Pictures are to be dropped, and only the lines from the one containing "[0:03.00-0:04.00]" through the end of the data below are to be reproduced as written.

DATA FOR PROCESSING ::
::::::::
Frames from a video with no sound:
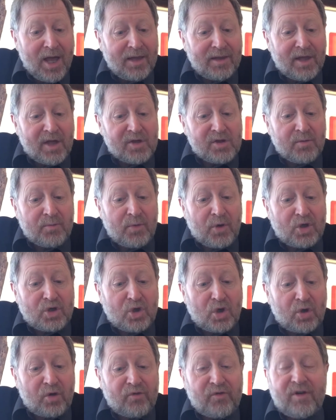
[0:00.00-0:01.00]
There's some
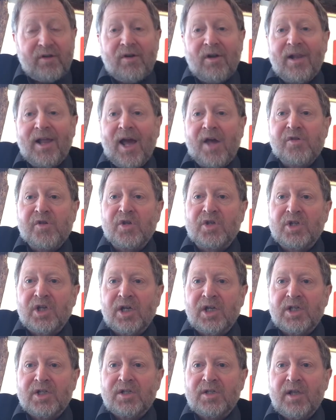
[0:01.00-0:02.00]
tocopherol
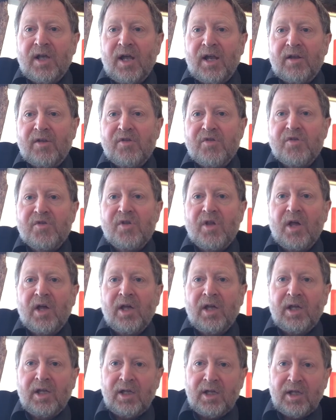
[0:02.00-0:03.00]
acetate, that's
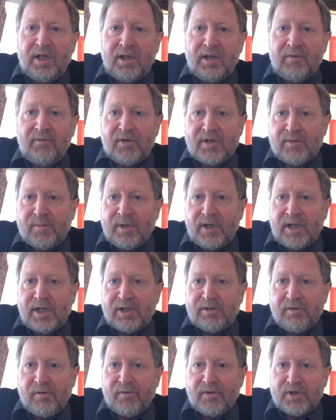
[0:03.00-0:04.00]
a vitamin E
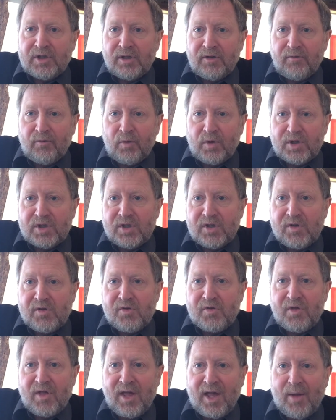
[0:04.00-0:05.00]
derivative, which
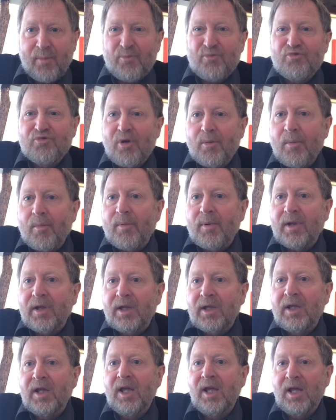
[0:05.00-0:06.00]
is there
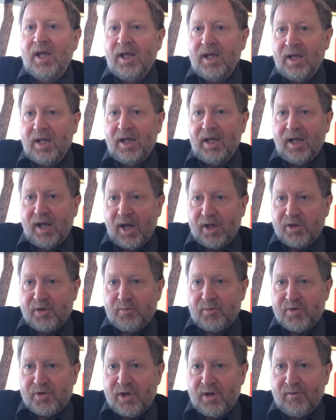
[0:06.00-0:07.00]
probably as a
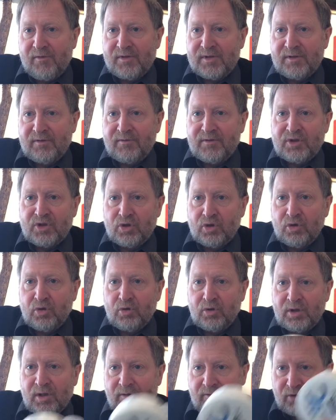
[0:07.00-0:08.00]
preservative
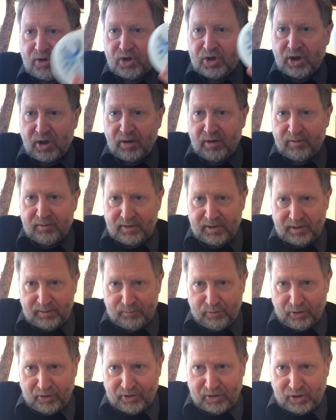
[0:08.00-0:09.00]
to give the
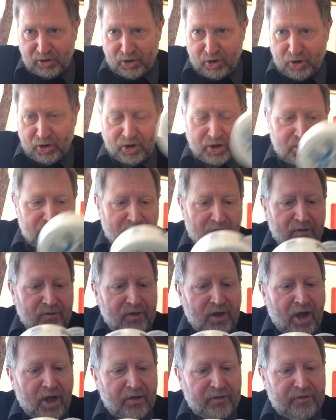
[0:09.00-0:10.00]
product a long shelf
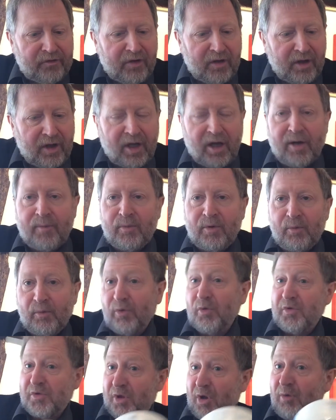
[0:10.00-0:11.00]
life, but
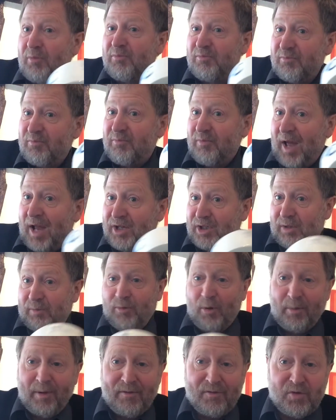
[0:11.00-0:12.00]
will also actually
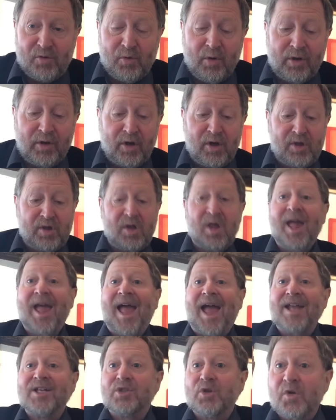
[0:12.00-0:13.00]
probably have some quite nice
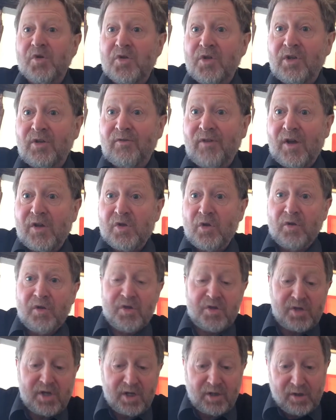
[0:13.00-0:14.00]
antioxidant effects on the
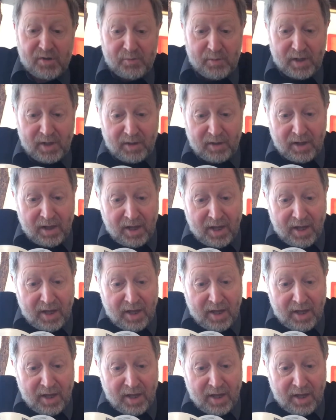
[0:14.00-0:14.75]
skin as well.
::::::::
ANSWER SECTION ::
[0:03.00-0:04.00]
a vitamin E
[0:04.00-0:05.00]
derivative, which
[0:05.00-0:06.00]
is there
[0:06.00-0:07.00]
probably as a
[0:07.00-0:08.00]
preservative
[0:08.00-0:09.00]
to give the
[0:09.00-0:10.00]
product a long shelf
[0:10.00-0:11.00]
life, but
[0:11.00-0:12.00]
will also actually
[0:12.00-0:13.00]
probably have some quite nice
[0:13.00-0:14.00]
antioxidant effects on the
[0:14.00-0:14.75]
skin as well.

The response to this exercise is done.